I certainly subscribe to the view, especially with appellate courts, that having a female judge on those courts is a matter of the highest importance, and I would be astonished if those responsible for the appointment did not take that into account in selecting who would be appointed. So, on the basis of my experience, I say that we should not, and it is not right to, deprive very good judges of the full term of their appointment if that be an age in excess of what it is now, to 75, because it might mean—although there is no evidence that it does mean—that female judges would need to be appointed. I appreciate that the noble and learned Lord referred to people being cut out, but to say that in the course of a judicial career that goes to an age above 70, a judge is going to be locked out of the opportunity of being appointed because colleagues can stay to 75, I really suggest is unrealistic.
I urge the Government to adhere to the view of the noble and learned Lord, Lord Mackay, and myself that changing the age from 75 to 70 was a mistake—a mistake that this is an opportunity to correct, and we should do that. We will lose, of course, the opportunity to have those five years, which we now have in international courts, but our first responsibility is to the courts of this country and the standards of those courts.
My Lords, I support the amendment to make the judicial retirement age 72, rather than 75. I should first declare that I was a judge adversely affected by the current mandatory retirement age of 70: I had to retire in 2019. I thought I had a good five years left in me, but it was not to be. None the less, I support the amendment down to 72.
I was also chair of the diversity committee of the Judges’ Council until 2019 and I spent a lot of my professional life trying to improve diversity on the Bench for judges and magistrates. I had some success, but it was limited success. We organised mentoring schemes, application workshops, outreach events of every kind and support of every kind for women, BAME lawyers, employed lawyers, academics and solicitors, encouraging them to apply for a judicial post. I must have spoken to hundreds over the years, and I never once heard an argument that the retirement age was a factor in their not applying for the Bench. There were many other complex factors, particularly for solicitors, and it was not the retirement age.
If ever we triggered an interest from someone who said, “Well, I’m a tax solicitor. You don’t want to have me on the Bench”, I would say, “Yes, we do”. The problem then became that, because a limited number of judges are appointed each year and a limited number of selection exercises are run by the Judicial Appointments Commission each year, there would be no vacancies in their chosen area for some years.

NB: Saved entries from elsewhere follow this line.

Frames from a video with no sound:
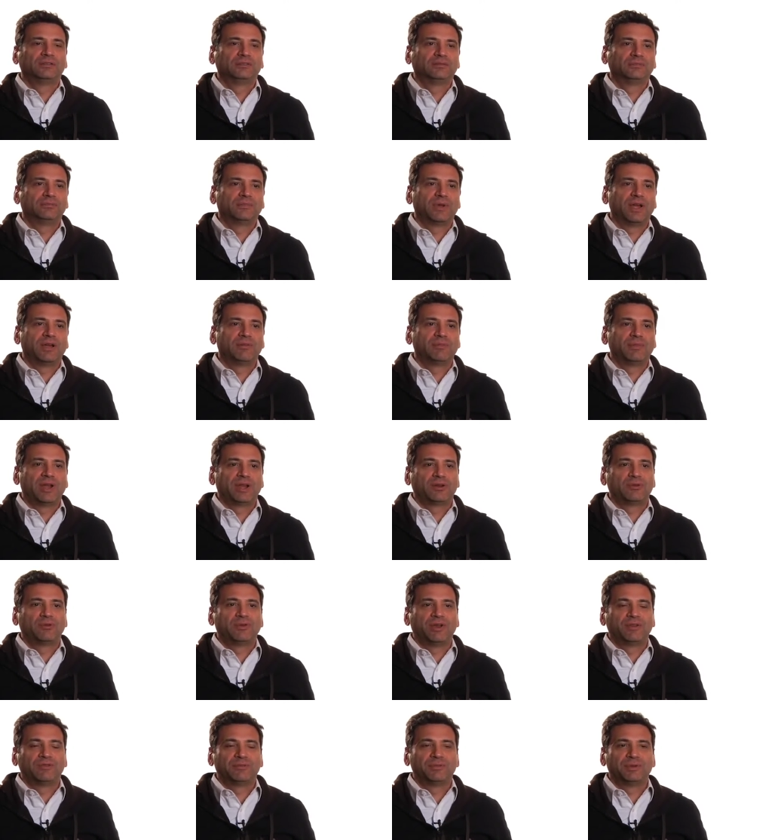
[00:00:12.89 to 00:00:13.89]

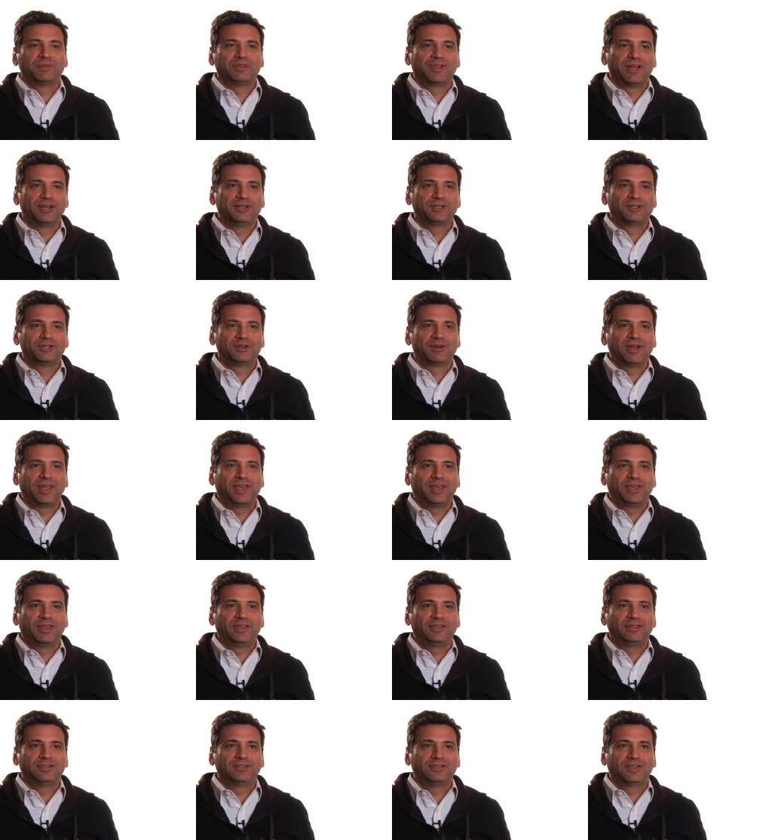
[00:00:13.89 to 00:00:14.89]
microwavable lunch
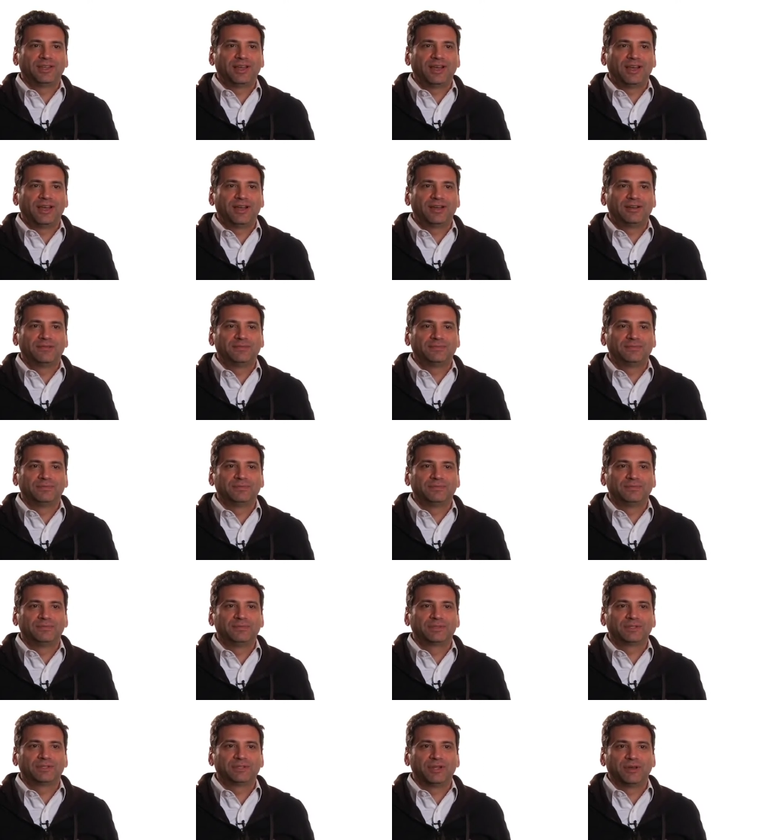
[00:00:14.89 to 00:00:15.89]
trays,
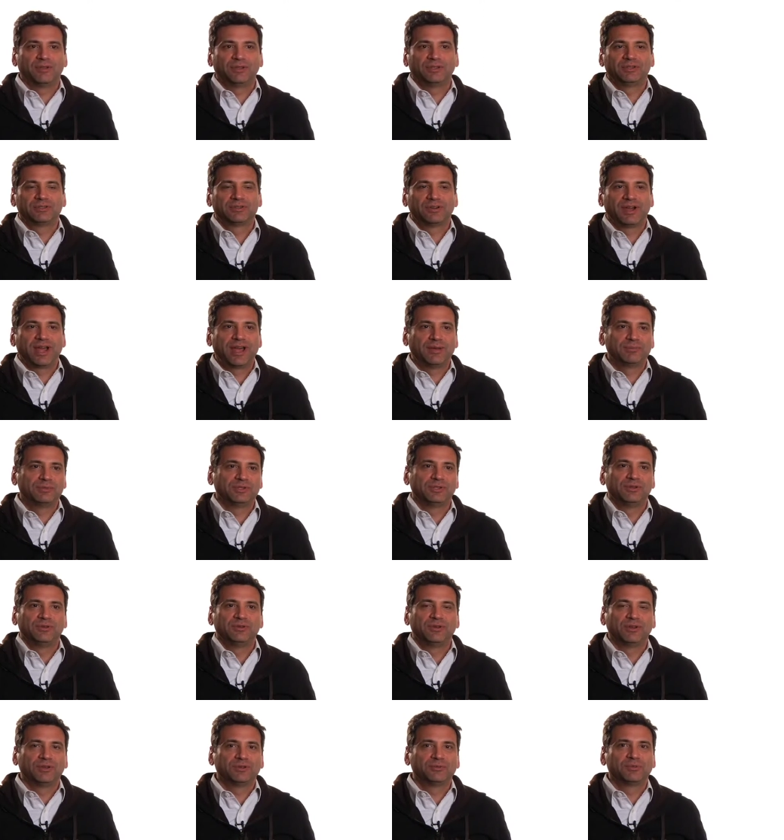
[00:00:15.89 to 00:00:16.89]
um, clothing scraps, and
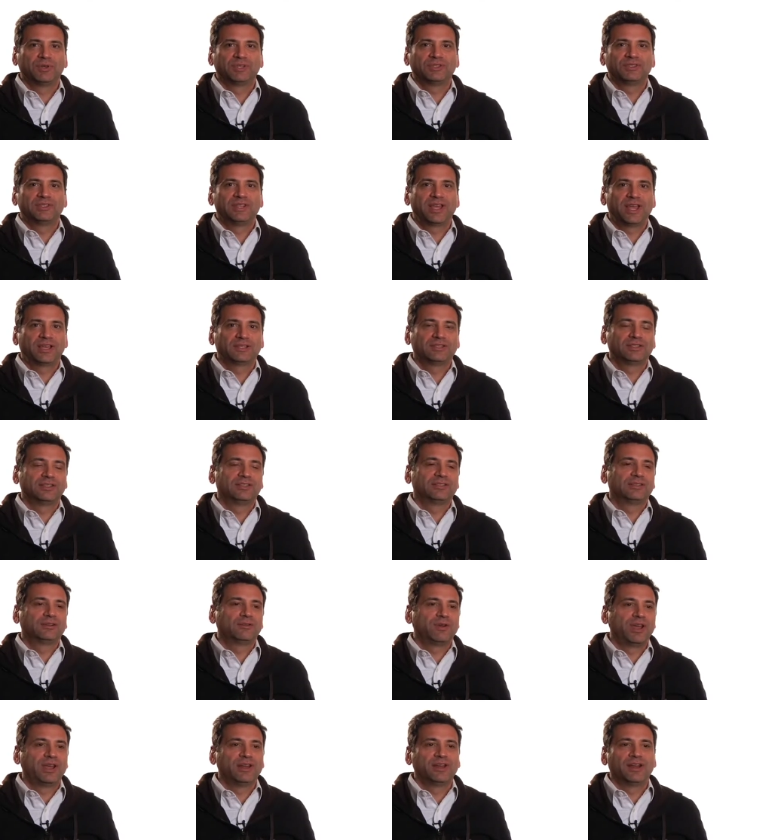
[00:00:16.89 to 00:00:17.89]
who knows what's next into
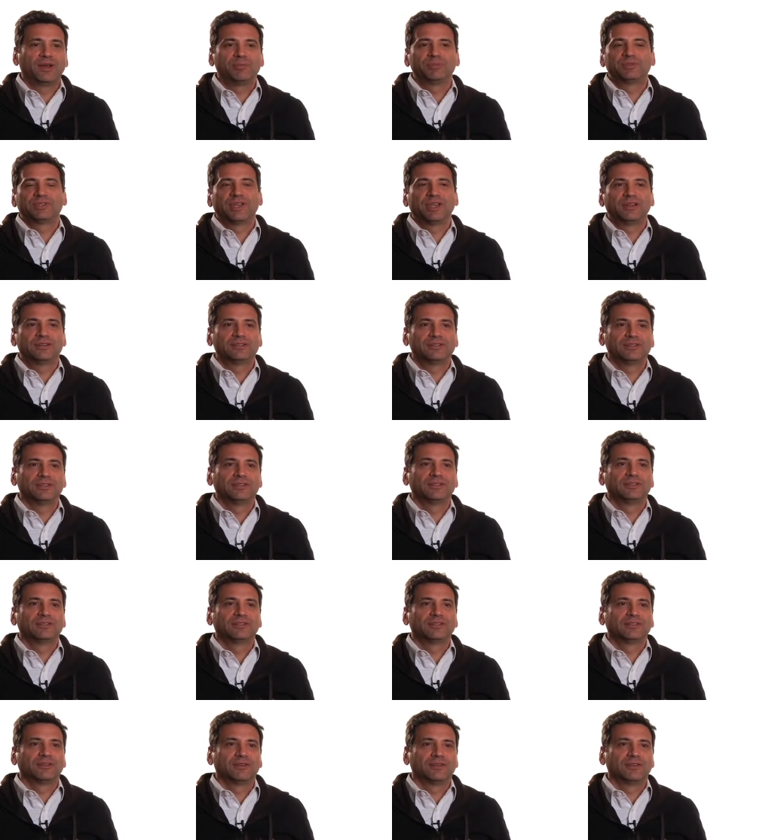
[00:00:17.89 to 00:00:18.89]
great upcycled
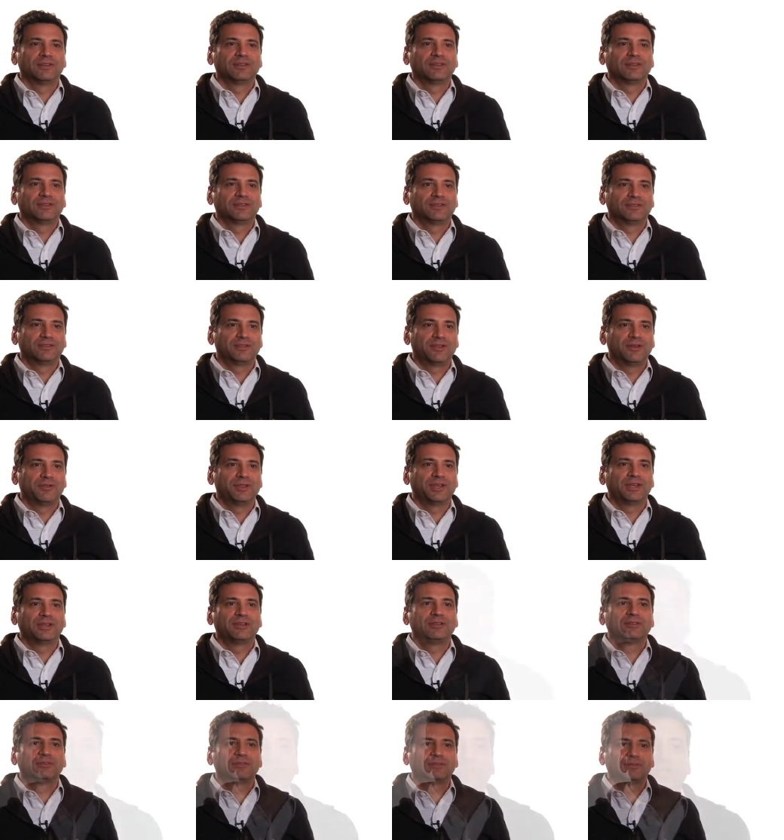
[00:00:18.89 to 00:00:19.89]
clothing.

I will give one example. The first rung for the likes of me, a criminal practitioner, was to become a recorder of the Crown Court. The last recorder selection exercise closed in September 2020. No recorder selection exercise took place this year and none is as yet advertised for 2022. Few applicants get through on their first attempt, and it is hard to maintain their interest and enthusiasm when they realise that there will not be another judicial bus coming along for years. Allowing all current judges to sit until they are 75 will mean that there are even fewer empty buses because they will be clogged up by the likes of me, waving their Freedom Passes, so I do not accept that raising the age to 75 will not adversely impact the diversity of the Bench. Raising it to 72 will have an impact on diversity, but I can live with that for the reasons given by the Minister and others. It is impossible to improve the diversity of the Bench significantly in the years to come—that is when we need to do it because the public demand it—unless there is a constant flow of new recruits and a fair system of appointment to the Bench.

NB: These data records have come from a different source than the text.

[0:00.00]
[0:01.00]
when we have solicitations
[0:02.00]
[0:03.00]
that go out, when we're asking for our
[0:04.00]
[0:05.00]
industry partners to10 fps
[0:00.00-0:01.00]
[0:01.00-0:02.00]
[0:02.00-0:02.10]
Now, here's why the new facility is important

The MoJ recognised the impact on diversity in its response to the consultation on this issue, and has committed to improving diversity by supporting the Judicial Diversity Forum. I sat on that forum and do not for one moment doubt the commitment of its members, but its success has been limited despite the commitment and determination of all those involved. Even if it improves its success rate and manages to attract and support far more applicants from non-traditional backgrounds, they can be appointed only to a vacant post. Raising the mandatory retirement age of judges to 75 is bound to restrict the number of vacant posts, which is why I support the amendment.
My Lords, it is clear that everyone in the Room would say that it is important that our senior judges, in the Court of Appeal and the Supreme Court, reflect the society in which we live if they are to be respected and seen as part of the current era. At the moment, they do not, and we are all concerned about this.

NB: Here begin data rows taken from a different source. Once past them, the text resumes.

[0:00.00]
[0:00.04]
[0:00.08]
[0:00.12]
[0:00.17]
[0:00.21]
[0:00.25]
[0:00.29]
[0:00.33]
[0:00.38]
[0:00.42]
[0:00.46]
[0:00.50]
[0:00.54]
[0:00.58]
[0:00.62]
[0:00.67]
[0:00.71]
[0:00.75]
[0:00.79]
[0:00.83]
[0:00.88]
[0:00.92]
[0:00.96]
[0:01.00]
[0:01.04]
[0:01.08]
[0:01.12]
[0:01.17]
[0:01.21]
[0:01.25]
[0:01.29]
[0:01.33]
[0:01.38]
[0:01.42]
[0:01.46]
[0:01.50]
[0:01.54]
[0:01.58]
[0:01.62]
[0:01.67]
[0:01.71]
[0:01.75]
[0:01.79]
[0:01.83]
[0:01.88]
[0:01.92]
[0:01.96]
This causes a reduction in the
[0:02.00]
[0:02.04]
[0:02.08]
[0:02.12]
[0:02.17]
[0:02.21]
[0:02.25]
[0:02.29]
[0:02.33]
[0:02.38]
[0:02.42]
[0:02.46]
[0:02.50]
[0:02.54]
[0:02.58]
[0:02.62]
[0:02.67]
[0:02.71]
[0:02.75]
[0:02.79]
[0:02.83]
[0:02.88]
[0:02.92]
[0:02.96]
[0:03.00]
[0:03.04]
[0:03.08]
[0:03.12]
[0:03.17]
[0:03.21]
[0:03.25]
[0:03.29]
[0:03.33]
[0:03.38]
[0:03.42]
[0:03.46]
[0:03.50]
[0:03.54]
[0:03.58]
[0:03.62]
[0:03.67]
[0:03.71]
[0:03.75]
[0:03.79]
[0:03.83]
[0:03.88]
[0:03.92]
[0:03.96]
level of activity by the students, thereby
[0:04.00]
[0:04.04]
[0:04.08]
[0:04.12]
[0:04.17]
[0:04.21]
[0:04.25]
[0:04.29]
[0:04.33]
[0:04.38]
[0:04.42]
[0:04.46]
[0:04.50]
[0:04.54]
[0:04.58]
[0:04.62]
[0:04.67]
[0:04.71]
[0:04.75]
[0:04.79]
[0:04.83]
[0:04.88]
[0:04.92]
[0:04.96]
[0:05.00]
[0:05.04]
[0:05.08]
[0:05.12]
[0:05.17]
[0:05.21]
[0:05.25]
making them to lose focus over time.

From what we hear, the amendment is acceptable and does not have the effect on diversity that raising the minimum retirement age to 75 would. It is worth noting the comments on the Ministry of Justice’s 2020 statistics:
“Although the proportion of judges that are women continues to increase gradually, women remain under-represented in judicial roles in 2020. This is particularly the case in the courts where 32% of all judges, and 26% of those in more senior roles (High Court and above) were women—compared with 47% of all judges in tribunals.”
The BAME situation is much worse:
“The proportion of judges who identify as Black, Asian and minority ethnic … has also increased … but remains lower for court appointments compared to tribunals, particularly at senior levels (4% for High Court and above, compared with 8% of all court and 12% of all tribunal judges). However, the association between age and ethnicity—with lower a proportion of BAME individuals at older ages, and more senior judges being older on average—should be borne in mind.”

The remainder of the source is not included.